KIP-18: Cross Margin

Author
Jeremy Chiaramonte
StatusDraft
Created2022-06-30

Summary

Cross margin opens the door for new trading strategies and increases the accessibility of futures on Kwenta.

Abstract

An abstraction layer to be built on top of the Synthetix Futures (V1) protocol which creates "margin accounts" for each trader. Margin accounts enable Kwenta to simplify rebalancing operations and provide cross margin functionality.

Motivation

The current futures system requires traders to deposit margin into specific markets before trading. This two step process causes friction when trying to act on market conditions and when managing margin between multiple markets. Cross margin improves the UX of trading on Kwenta.

Specification

A major change introduced with this KIP is the introduction of a "margin account" system. Each trader will be required to set up a smart contract wallet (this step is managed by the frontend) that holds margin on behalf of the trader. Smart contract accounts also open the door for future functionality as seen in KIP-19: Advanced Orders.

Cross margin is achieved by bundling together the margin step and the trade step when modifying a futures position. With the current implementation a trader can also open/modify/close multiple positions at once (atomically).
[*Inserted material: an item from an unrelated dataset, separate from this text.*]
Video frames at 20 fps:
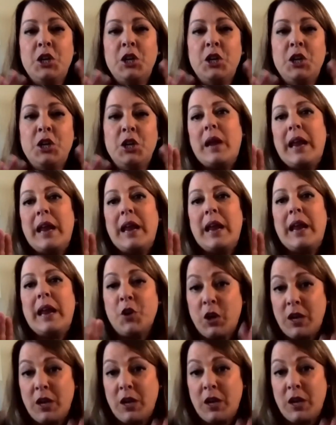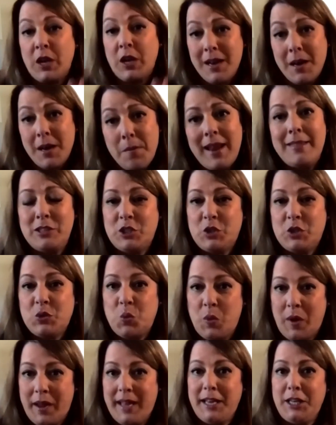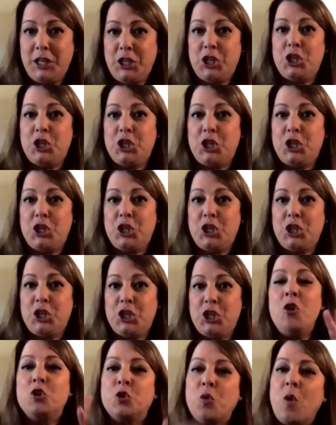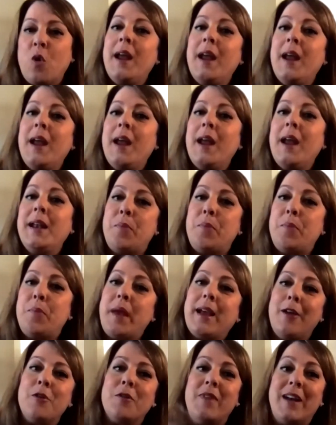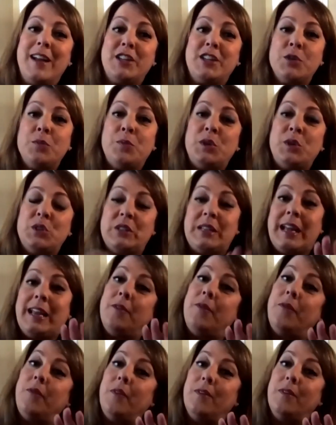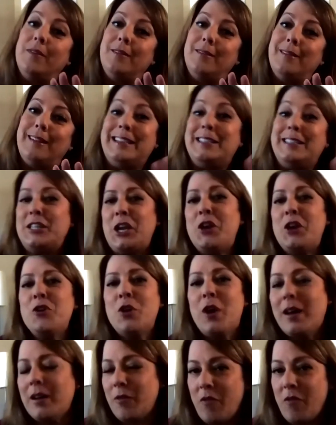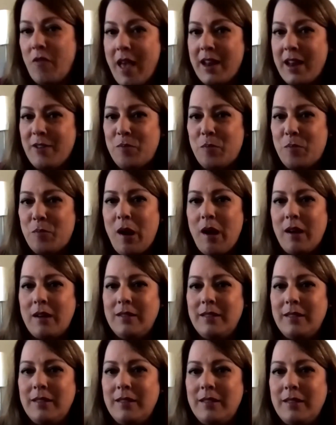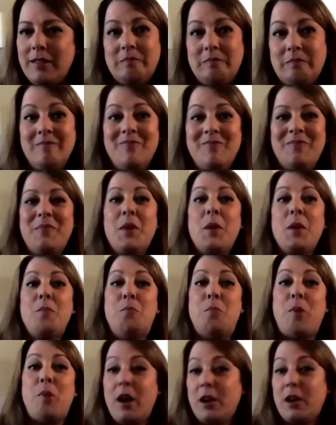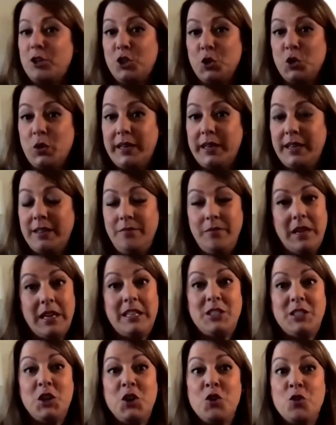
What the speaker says: So if you're going to make the switch, try to pick other vegetables. Like if, let's say you're not a fan of broccoli, bok choy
It will be up to the frontend implementation on how to manage and rebalance margin.

Rationale & User Flows

  • As a trader I want:
    • To manage positions on a singular asset:
      • By opening BTC position without having to perform two transactions.
      • By opening BTC position using the margin from closing a LINK position.
    • To manage positions on a basket of assets:
      • By opening positions across many markets in one step.
      • By rebalancing all assets at once to keep leverage constant and avoid liquidation
    • To speculate on the ratio between two asset prices:
      • By opening pair trade ETH/SOL in one step.
      • By rebalancing a pair trade with profits from a drifting asset.

Technical Specification

There will be a factory contract (MarginAccountFactory) that creates new margin accounts. Each margin account's functionality will be restricted to the owner of the account, which is the original creator.

The current architecture relies on MinimalProxies where each margin account is a minimal proxy. This substantially decreases the gas costs of account creation at the expense of slightly increased interaction cost. Events are emitted on account creation and these are expected to be indexed by a subgraph.
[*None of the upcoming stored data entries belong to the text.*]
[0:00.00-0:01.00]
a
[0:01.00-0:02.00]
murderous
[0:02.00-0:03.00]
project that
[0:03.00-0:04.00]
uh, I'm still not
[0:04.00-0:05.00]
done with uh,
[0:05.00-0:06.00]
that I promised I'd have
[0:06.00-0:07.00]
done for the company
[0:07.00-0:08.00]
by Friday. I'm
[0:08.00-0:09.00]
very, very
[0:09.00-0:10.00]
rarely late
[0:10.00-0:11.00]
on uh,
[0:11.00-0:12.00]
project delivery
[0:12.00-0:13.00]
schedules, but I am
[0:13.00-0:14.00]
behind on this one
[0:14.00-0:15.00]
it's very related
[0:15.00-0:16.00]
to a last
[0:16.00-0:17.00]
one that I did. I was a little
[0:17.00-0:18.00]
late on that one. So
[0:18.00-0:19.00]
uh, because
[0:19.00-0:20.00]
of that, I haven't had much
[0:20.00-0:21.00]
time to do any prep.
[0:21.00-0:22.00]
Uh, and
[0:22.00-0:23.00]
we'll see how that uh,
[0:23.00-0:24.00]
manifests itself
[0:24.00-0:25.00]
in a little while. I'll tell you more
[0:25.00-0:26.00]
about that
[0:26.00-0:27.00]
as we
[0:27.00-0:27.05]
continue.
distributeMargin is the core function of Cross Margin and accepts an array of UpdateMarketPositionSpec structs.

function distributeMargin(UpdateMarketPositionSpec[] memory _newPositions);

Each spec will specify the market, margin Δ (delta), size Δ, and optional* boolean to denote positions being closed.

struct UpdateMarketPositionSpec {
        bytes32 marketKey;
        int256 marginDelta;
        int256 sizeDelta;
        bool isClosing;
}

A positive margin Δ will deposit margin into a specified market and a negative margin delta will withdraw margin from a specified market.
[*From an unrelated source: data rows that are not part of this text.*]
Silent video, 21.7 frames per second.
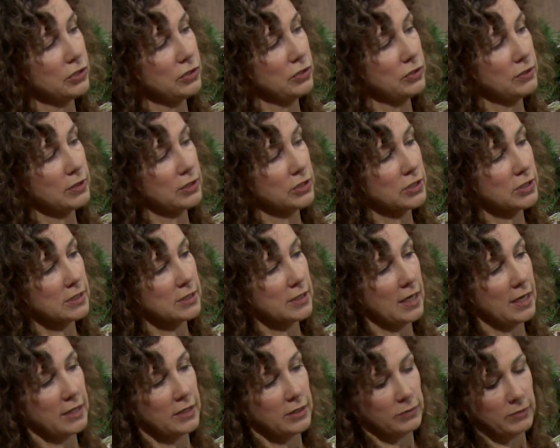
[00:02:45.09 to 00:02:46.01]
You can just
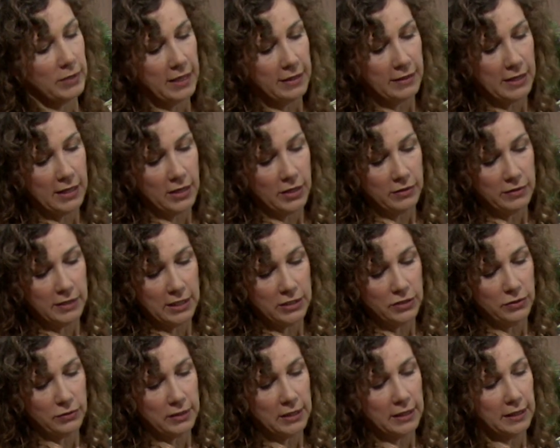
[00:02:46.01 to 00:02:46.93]
cut it right there, and then
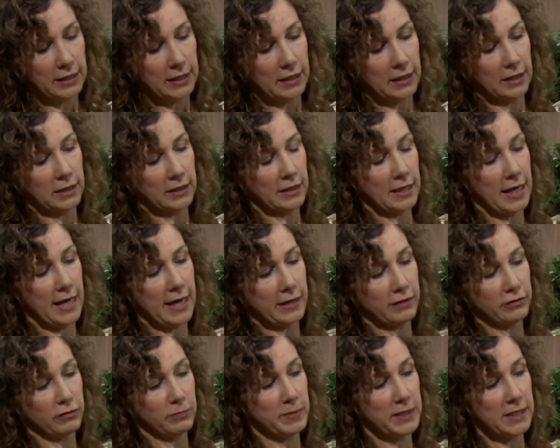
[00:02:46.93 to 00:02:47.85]
you can get a lot
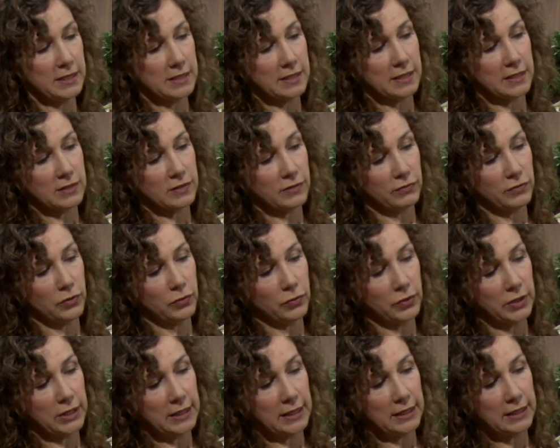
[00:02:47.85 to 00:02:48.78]
of pieces of
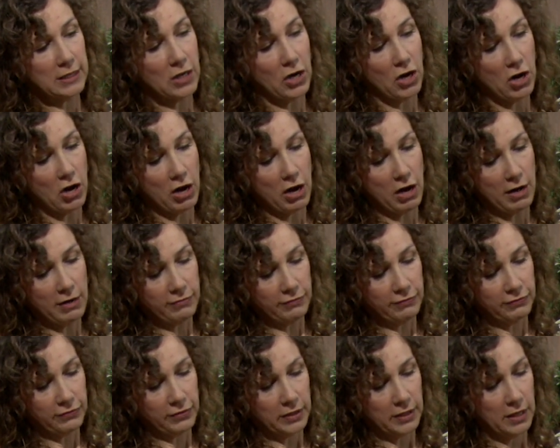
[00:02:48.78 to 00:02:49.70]
green
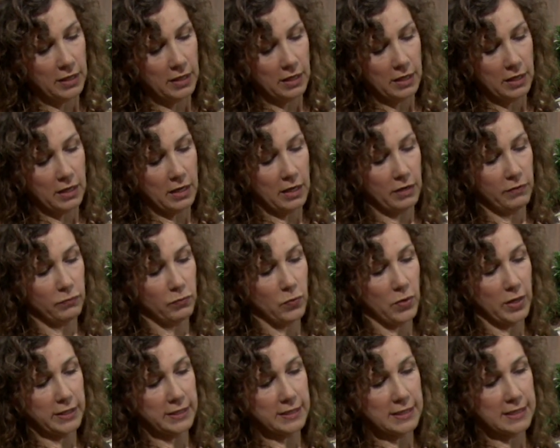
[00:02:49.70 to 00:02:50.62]
off of
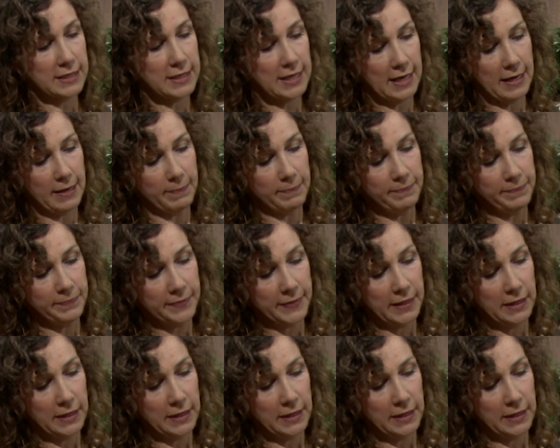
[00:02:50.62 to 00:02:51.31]
one stem.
A positive size Δ will increase the notional size of a position and negative size Δ will decrease the notional size or invert the direction of a position (long vs. short).

*Note that positions can still be closed if the passed size Δ is the exact inverse of the current size.

Fee Structure

Fees are charged on the rebalancing of margin. When margin is moved either from a trader's margin account to a position, from a position to a margin account, or between two positions fees will be applied to the sum of margin transferred. The fee parameter will be controlled through governance by the Elite Council. The initial fee is 5bp and initial revenue will be sent to the treasury.

Caveats

An expectation of typical cross margin is rebalancing. This iteration does not include rebalancing -- due to keeper system constraints. It will be up to the end user to balance their margin. For example if a trader opens two positions with equal margin for both, over time their positions will become unbalanced respective to market movements and it will be possible for one position to be liquidated before the other.

Future Work

The margin account (and respectively cross margin) system could be extended to support a one-to-many (EOA -> margin accounts) mapping. This would enable multiple positions per singular market per user. For example, a trader could open a 10x position in both directions to bet on market volatility (with an expectation that one position will be liquidated).

Another potential feature is the ability to allow keepers to "top up" margin on nearly liquidated positions. Margin would be drawn from the margin account (idle margin). Enabling automatic top off could keep delinquent positions afloat during turbulent trading sessions. This would require an integration with Gelato and external access to trader margins.